Naomi Campbell Foi Mãe aos 50 e aos 53. / Instagram
Talvez a pergunta seja outra: que caminhos existem?
Durante muito tempo, falámos da maternidade como se houvesse apenas uma estrada: encontrar alguém, engravidar, ter filhos dentro de uma idade considerada “normal” e seguir a vida sem grandes desvios. Só que muitas vidas não obedecem a esse mapa.
Há mulheres que não tiveram estabilidade financeira aos 30. Há mulheres que só encontraram paz emocional mais tarde. Há mulheres que passaram anos a cuidar dos outros. Há mulheres que não quiseram filhos durante muito tempo e depois mudaram de ideias. Há mulheres que quiseram sempre, mas a vida, a saúde, o amor ou o dinheiro não colaboraram.
E há também mulheres que não serão mães — por escolha, por circunstância ou por dor — e que continuam inteiras.
Naomi Campbell, supermodelo britânica e uma das figuras que ajudaram a definir a moda das décadas de 1980 e 1990, passou grande parte da vida adulta sob o olhar público. Mesmo para quem não acompanha moda de perto, pertence a essa rara geração de modelos cujo nome ultrapassou largamente as passerelles.
A história de Naomi pode ser útil se a lermos assim: não como uma promessa cor-de-rosa de que o tempo não existe, mas como um lembrete de que a maternidade, quando acontece, nem sempre chega pelo caminho previsto.
A frase “nunca é tarde demais” é bonita. Mas neste tema precisa de notas de rodapé.

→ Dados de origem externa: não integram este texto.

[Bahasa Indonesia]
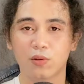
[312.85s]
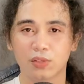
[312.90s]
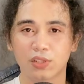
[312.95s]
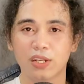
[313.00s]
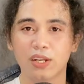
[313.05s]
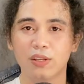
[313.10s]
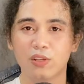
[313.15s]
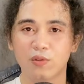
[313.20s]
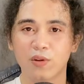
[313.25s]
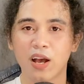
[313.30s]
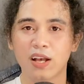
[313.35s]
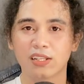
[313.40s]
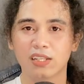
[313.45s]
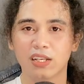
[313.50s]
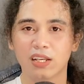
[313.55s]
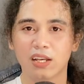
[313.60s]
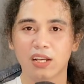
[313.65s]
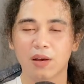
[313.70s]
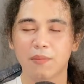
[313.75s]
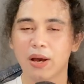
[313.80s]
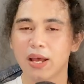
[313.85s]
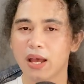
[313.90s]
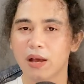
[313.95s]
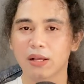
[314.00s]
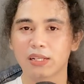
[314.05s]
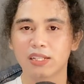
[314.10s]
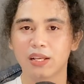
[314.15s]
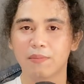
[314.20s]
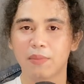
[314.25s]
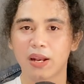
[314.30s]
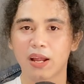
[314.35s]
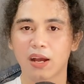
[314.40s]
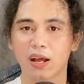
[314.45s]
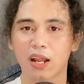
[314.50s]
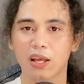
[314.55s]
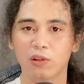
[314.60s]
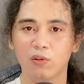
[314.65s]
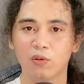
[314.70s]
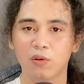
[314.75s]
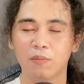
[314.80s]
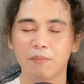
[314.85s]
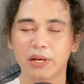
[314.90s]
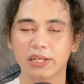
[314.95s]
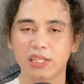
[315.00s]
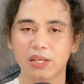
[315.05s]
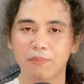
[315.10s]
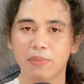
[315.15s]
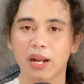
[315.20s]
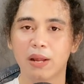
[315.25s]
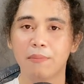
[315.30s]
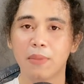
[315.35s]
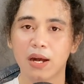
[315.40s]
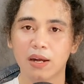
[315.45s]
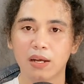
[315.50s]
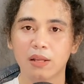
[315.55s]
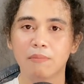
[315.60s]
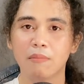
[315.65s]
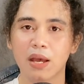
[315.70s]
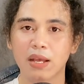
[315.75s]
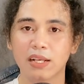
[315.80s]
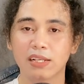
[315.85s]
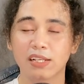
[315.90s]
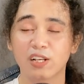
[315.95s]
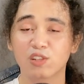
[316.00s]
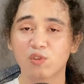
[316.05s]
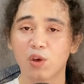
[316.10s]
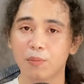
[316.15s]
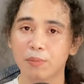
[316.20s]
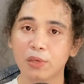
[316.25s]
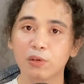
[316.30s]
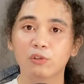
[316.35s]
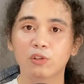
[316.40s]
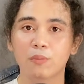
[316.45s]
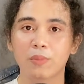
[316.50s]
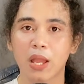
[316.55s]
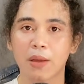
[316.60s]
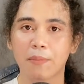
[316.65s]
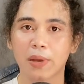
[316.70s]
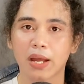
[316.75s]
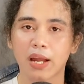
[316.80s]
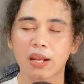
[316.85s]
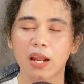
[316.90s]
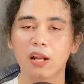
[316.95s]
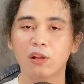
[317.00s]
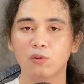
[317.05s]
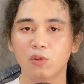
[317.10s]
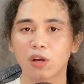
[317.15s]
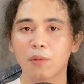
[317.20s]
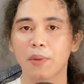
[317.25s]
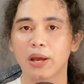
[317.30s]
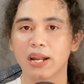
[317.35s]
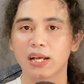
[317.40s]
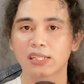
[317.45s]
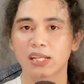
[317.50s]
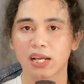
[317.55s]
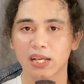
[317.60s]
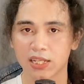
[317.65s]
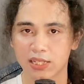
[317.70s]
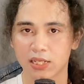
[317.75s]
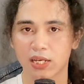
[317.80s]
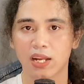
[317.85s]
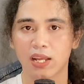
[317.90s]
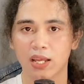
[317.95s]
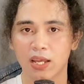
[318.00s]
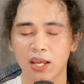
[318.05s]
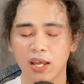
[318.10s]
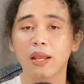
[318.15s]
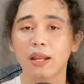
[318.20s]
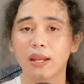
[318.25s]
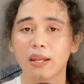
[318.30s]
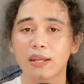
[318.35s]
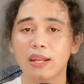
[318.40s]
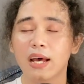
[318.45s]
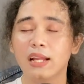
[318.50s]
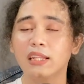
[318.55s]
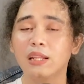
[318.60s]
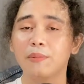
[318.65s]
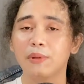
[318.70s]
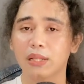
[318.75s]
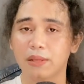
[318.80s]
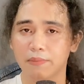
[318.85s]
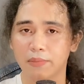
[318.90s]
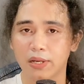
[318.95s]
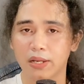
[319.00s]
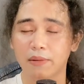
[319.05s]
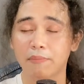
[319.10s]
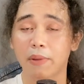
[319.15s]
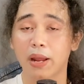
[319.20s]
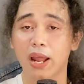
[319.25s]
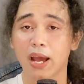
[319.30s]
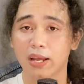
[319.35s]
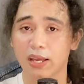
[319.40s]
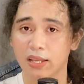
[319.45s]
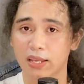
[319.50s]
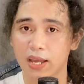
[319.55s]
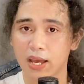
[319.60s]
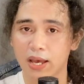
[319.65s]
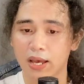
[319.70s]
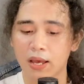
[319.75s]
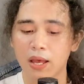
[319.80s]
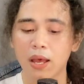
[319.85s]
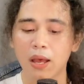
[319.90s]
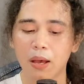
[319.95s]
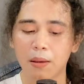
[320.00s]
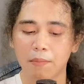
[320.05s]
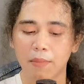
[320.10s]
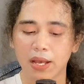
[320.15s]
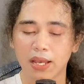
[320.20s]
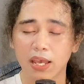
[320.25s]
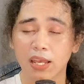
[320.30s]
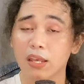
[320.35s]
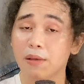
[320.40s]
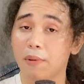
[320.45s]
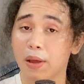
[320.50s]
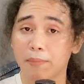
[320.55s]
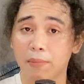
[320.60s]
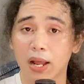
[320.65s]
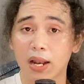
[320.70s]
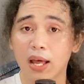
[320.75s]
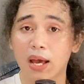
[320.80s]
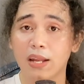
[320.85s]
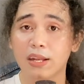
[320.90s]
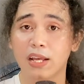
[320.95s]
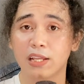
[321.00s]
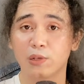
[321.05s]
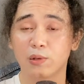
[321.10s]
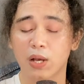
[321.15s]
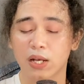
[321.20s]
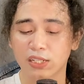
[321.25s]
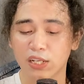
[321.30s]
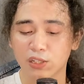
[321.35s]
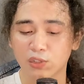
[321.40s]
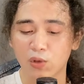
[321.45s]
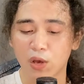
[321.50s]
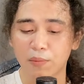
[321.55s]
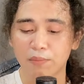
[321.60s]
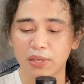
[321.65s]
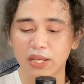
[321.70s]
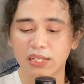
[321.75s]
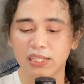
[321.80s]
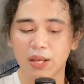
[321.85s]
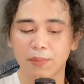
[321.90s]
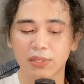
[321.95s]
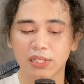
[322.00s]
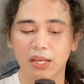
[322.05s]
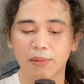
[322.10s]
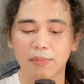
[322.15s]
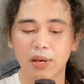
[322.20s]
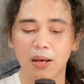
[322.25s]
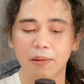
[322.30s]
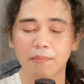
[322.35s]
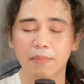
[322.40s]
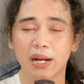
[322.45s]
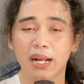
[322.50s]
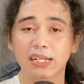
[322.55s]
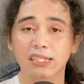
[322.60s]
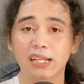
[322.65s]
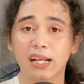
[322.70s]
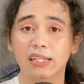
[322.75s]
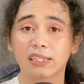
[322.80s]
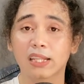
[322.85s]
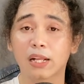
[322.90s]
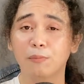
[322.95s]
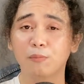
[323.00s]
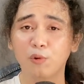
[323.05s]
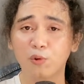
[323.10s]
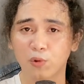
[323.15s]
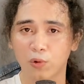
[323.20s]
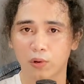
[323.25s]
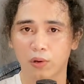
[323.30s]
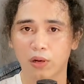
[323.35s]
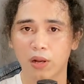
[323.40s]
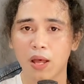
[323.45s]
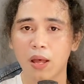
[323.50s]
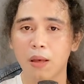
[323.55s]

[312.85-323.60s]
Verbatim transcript: sedih juga sih, kebayang sih pada kala itu pasti berat banget bagi sang suami untuk menyampaikan hal itu kepada sang istri. Dan teman-teman, pada akhirnya baik Kiki Padmala dan juga sang suami sama-sama merasa terpukul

Pode ser tarde para algumas possibilidades biológicas. Pode ser difícil engravidar naturalmente. Pode ser caro. Pode ser emocionalmente exigente. Pode envolver consultas, exames, decisões médicas, legislação, listas de espera, luto e escolhas que ninguém devia romantizar.

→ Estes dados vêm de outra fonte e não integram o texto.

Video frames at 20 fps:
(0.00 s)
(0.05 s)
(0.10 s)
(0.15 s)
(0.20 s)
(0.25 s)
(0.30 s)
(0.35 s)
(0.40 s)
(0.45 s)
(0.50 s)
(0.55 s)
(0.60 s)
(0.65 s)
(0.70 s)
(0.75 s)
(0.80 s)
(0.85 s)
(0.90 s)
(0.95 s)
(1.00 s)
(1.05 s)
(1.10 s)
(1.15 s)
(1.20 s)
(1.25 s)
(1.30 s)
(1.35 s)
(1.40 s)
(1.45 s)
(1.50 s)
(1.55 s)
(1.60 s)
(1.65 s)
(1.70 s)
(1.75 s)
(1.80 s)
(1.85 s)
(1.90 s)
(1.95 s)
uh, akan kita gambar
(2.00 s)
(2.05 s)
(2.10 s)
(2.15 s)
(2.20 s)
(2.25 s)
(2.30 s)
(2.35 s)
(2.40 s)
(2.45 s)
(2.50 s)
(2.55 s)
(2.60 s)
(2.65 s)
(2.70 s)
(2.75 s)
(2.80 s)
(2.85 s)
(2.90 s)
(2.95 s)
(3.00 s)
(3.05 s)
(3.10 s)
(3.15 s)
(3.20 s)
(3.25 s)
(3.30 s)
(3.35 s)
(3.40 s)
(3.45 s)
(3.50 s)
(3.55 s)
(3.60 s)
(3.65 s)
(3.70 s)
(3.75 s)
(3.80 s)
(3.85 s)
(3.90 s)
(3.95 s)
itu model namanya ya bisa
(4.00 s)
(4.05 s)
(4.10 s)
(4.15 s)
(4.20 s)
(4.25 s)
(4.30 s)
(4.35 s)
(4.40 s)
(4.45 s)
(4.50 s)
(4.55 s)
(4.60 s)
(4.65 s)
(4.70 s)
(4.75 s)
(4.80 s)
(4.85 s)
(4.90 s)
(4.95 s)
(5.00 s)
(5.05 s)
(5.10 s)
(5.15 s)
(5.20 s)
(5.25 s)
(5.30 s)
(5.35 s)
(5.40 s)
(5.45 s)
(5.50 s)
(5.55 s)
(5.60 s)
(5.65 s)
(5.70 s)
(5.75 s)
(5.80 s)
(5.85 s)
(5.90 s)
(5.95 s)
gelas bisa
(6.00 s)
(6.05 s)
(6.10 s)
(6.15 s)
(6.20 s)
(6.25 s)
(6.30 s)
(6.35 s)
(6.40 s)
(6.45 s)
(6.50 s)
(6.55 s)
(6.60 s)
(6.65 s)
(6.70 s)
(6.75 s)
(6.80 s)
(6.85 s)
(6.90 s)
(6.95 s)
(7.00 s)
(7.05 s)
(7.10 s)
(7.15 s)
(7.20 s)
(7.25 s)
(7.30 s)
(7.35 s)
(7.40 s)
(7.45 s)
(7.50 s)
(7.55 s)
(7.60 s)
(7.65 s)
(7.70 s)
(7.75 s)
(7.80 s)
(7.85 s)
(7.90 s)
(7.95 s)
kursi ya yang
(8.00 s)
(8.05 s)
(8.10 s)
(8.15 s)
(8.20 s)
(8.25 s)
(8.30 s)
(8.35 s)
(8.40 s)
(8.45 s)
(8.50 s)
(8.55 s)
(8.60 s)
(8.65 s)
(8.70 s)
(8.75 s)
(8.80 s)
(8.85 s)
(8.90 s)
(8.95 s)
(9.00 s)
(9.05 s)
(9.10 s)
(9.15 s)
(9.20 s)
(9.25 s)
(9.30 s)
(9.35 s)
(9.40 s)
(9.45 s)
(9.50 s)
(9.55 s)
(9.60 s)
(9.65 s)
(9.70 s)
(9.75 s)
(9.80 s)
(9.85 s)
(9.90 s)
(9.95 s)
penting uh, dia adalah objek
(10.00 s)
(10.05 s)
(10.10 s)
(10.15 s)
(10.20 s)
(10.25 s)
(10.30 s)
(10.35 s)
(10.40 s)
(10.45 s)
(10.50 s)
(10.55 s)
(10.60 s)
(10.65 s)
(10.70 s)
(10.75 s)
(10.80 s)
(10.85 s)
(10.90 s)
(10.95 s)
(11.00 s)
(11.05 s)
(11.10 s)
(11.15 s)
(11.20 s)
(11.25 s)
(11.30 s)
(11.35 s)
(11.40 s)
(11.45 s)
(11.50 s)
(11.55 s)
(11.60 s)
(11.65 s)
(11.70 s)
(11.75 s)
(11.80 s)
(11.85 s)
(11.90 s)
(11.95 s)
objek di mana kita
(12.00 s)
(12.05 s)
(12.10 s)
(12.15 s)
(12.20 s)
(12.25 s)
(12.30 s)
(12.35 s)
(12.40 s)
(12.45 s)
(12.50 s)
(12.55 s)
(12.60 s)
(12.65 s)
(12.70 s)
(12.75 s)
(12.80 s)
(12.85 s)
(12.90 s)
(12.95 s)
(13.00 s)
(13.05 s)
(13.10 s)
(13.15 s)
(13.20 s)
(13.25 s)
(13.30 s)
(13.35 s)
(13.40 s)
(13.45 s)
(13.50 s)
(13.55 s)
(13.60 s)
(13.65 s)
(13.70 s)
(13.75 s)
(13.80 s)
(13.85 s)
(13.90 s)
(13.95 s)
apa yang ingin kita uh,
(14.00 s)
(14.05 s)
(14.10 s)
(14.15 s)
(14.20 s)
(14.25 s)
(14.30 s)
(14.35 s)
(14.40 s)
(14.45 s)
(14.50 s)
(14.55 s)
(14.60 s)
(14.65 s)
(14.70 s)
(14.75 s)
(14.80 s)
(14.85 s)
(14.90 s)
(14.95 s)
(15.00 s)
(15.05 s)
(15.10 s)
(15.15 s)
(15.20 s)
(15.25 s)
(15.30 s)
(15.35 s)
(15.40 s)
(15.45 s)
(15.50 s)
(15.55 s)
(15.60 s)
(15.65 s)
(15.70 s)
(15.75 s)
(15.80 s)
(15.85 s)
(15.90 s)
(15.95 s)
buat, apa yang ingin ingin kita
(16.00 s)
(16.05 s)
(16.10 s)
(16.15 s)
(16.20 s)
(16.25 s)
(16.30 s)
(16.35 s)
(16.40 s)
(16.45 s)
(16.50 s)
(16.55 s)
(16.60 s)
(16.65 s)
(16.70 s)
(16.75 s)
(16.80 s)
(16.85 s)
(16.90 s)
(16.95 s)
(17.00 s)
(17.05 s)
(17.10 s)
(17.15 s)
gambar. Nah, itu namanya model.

Mas isso não significa que a conversa acabe ali.
Hoje existem mais caminhos para formar família do que existiam noutras gerações: técnicas de procriação medicamente assistida, doação de gâmetas, adopção, famílias monoparentais, famílias recompostas e, em contextos legais muito específicos, gestação de substituição. Em Portugal, a gestação de substituição é enquadrada como excepcional e gratuita, em situações clínicas muito restritas, por isso não deve ser apresentada como uma opção simples ou universal.

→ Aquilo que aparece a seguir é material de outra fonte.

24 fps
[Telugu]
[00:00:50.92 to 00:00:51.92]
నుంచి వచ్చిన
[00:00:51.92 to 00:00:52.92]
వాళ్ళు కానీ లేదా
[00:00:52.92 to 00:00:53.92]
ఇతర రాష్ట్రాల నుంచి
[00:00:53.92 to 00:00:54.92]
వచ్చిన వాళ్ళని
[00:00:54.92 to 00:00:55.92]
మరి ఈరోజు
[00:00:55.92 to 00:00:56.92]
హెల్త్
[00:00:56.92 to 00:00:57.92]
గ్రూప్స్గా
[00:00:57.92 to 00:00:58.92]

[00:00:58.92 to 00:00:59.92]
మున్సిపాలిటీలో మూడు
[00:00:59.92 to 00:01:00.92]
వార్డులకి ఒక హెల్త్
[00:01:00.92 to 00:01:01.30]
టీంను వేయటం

Naomi Campbell não nos oferece uma regra. Oferece uma abertura.
A sua história não deve ser usada para dizer a uma mulher de 42, 45 ou 50 anos: “vês, ainda podes, basta querer.” Isso seria injusto. Querer nem sempre chega. O corpo, a lei, o dinheiro, a saúde e as circunstâncias também entram na conversa.
Mas também não devemos usar a biologia como sentença cruel.
O mais humano talvez seja dizer isto: informe-se cedo, procure bons profissionais, conheça as opções, não se culpe pelo calendário da sua vida e não deixe que uma sociedade impaciente decida sozinha o que ainda pode ou não pode acontecer.
Nota editorial: Este artigo foi publicado originalmente em 29 de Junho de 2023. Republicamo-lo hoje na secção Sociedade com um novo olhar: menos centrado na ideia simples de “nunca é tarde demais” e mais atento aos vários caminhos — pessoais, médicos, familiares e emocionais — que podem levar alguém à maternidade.